PROBLEM STATEMENT
Scan the entries for the word "frames" and return every line that has it.

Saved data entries
┄┄┄┄┄┄┄┄┄┄┄┄┄┄┄┄┄┄┄┄

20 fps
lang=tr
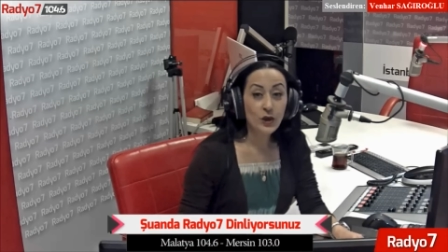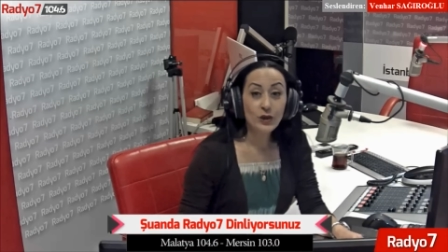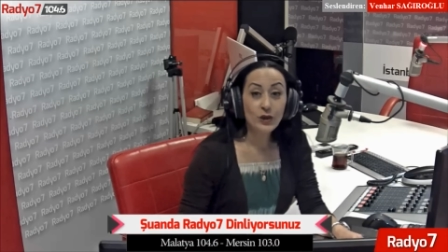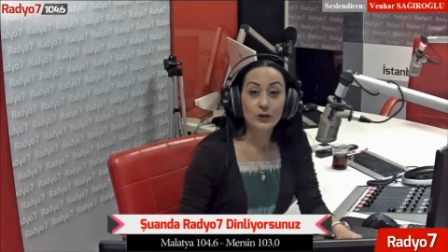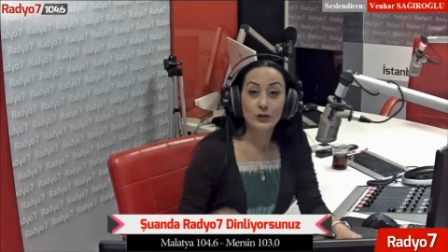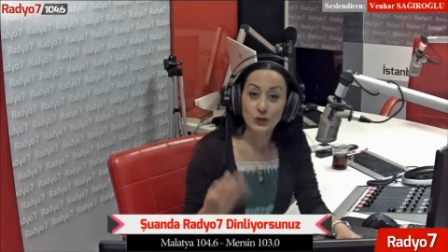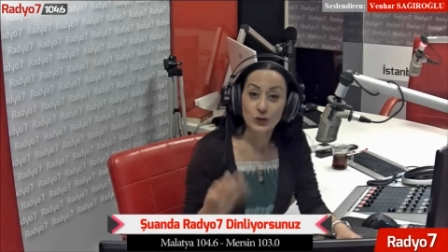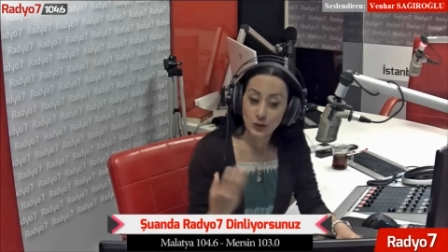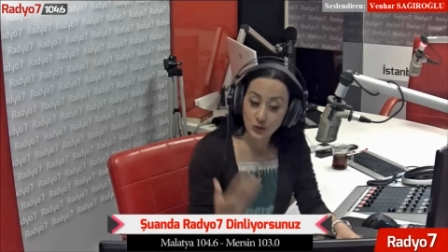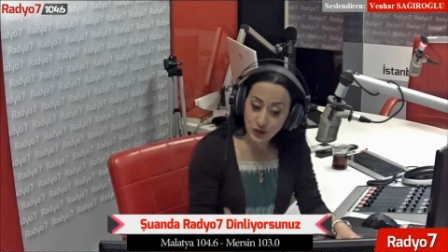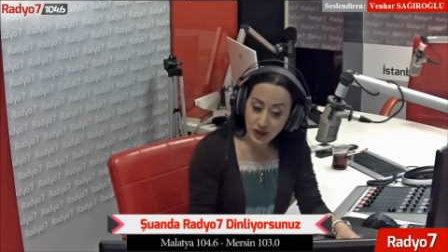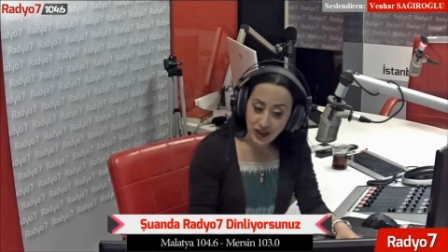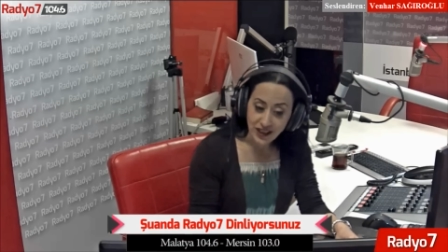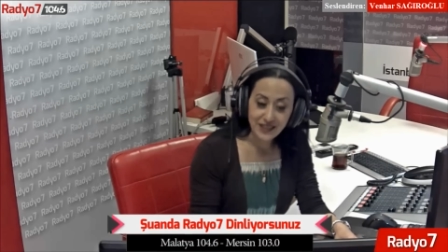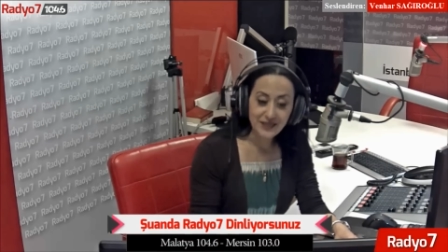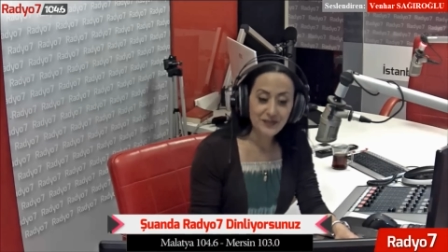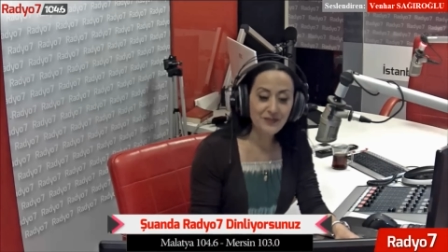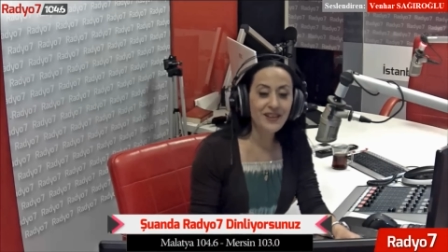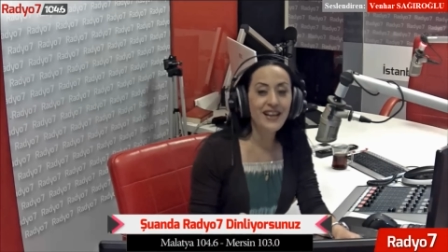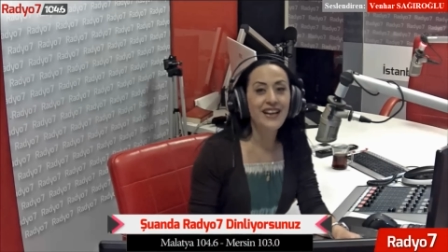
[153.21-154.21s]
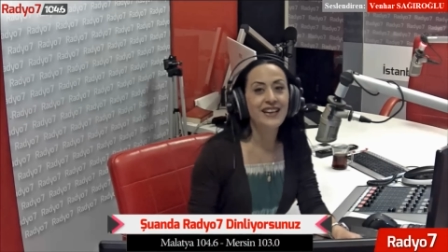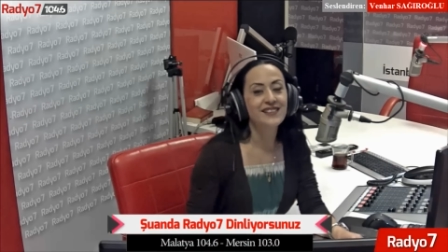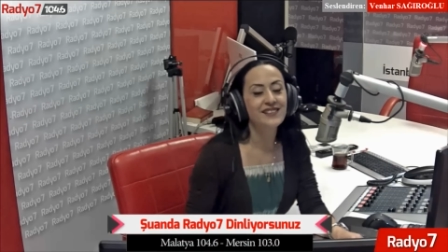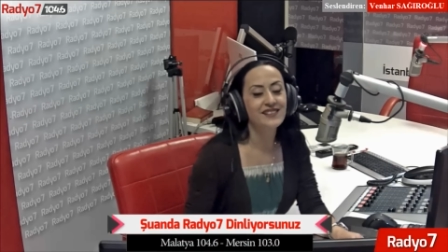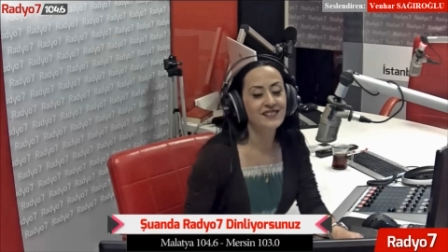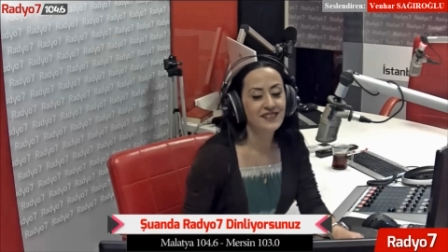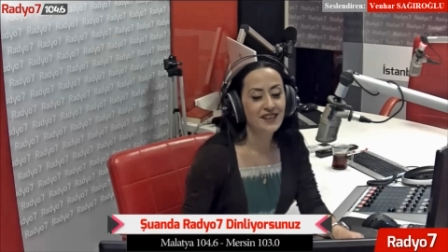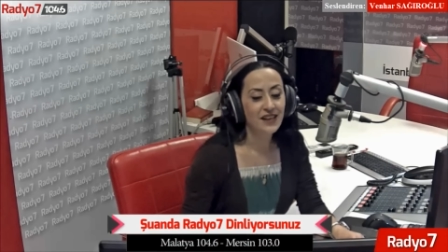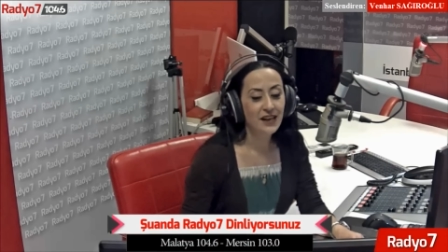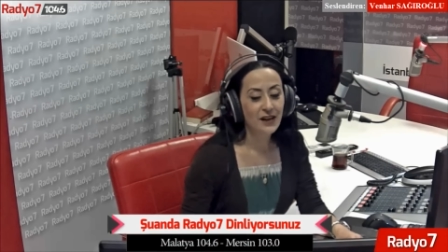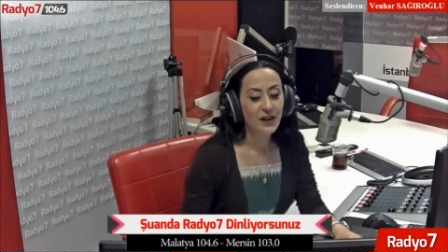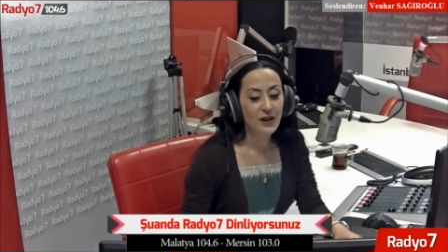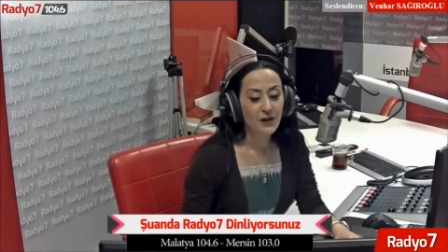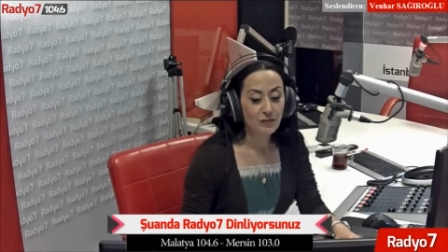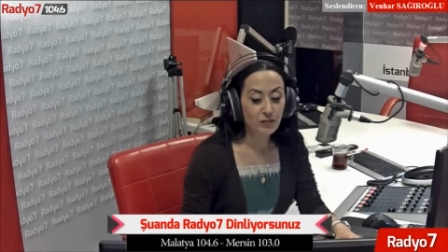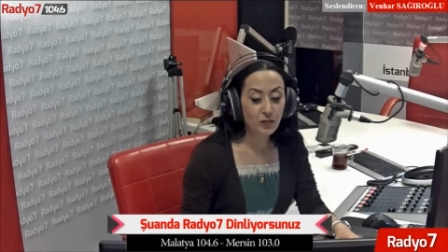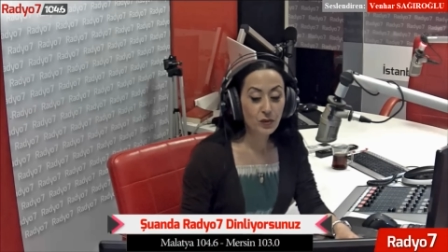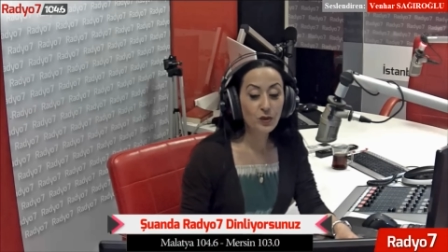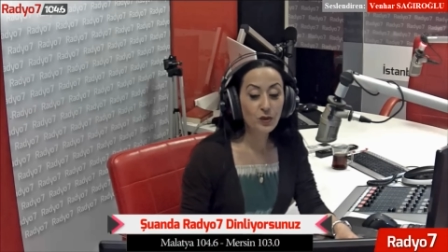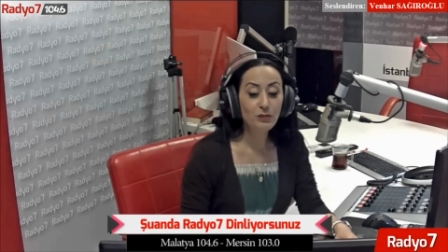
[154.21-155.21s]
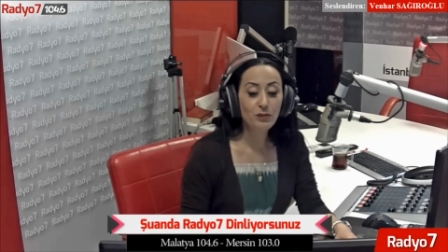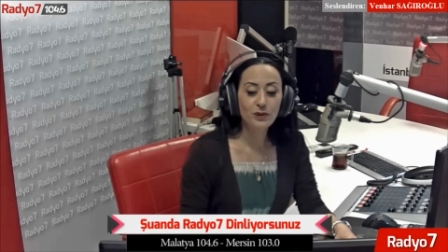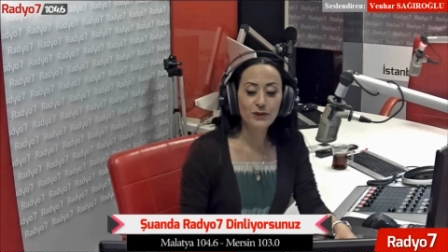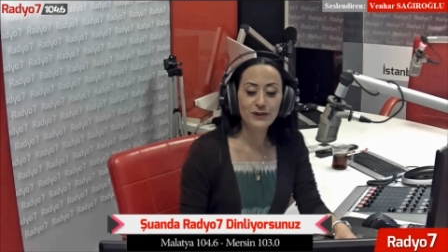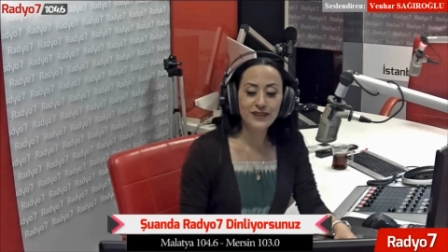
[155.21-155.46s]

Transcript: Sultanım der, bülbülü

┄┄┄┄┄┄┄┄┄┄┄┄┄┄┄┄┄┄┄┄

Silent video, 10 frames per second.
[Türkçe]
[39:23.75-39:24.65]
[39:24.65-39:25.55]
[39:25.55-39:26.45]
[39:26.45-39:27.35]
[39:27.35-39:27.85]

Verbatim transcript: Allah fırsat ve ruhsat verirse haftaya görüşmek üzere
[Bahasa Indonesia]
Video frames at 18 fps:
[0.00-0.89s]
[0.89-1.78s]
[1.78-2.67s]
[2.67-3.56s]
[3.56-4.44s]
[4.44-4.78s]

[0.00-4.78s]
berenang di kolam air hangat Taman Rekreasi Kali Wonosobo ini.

┄┄┄┄┄┄┄┄┄┄┄┄┄┄┄┄┄┄┄┄

SOLUTION TO THIS TASK
Silent video, 10 frames per second.
Video frames at 18 fps:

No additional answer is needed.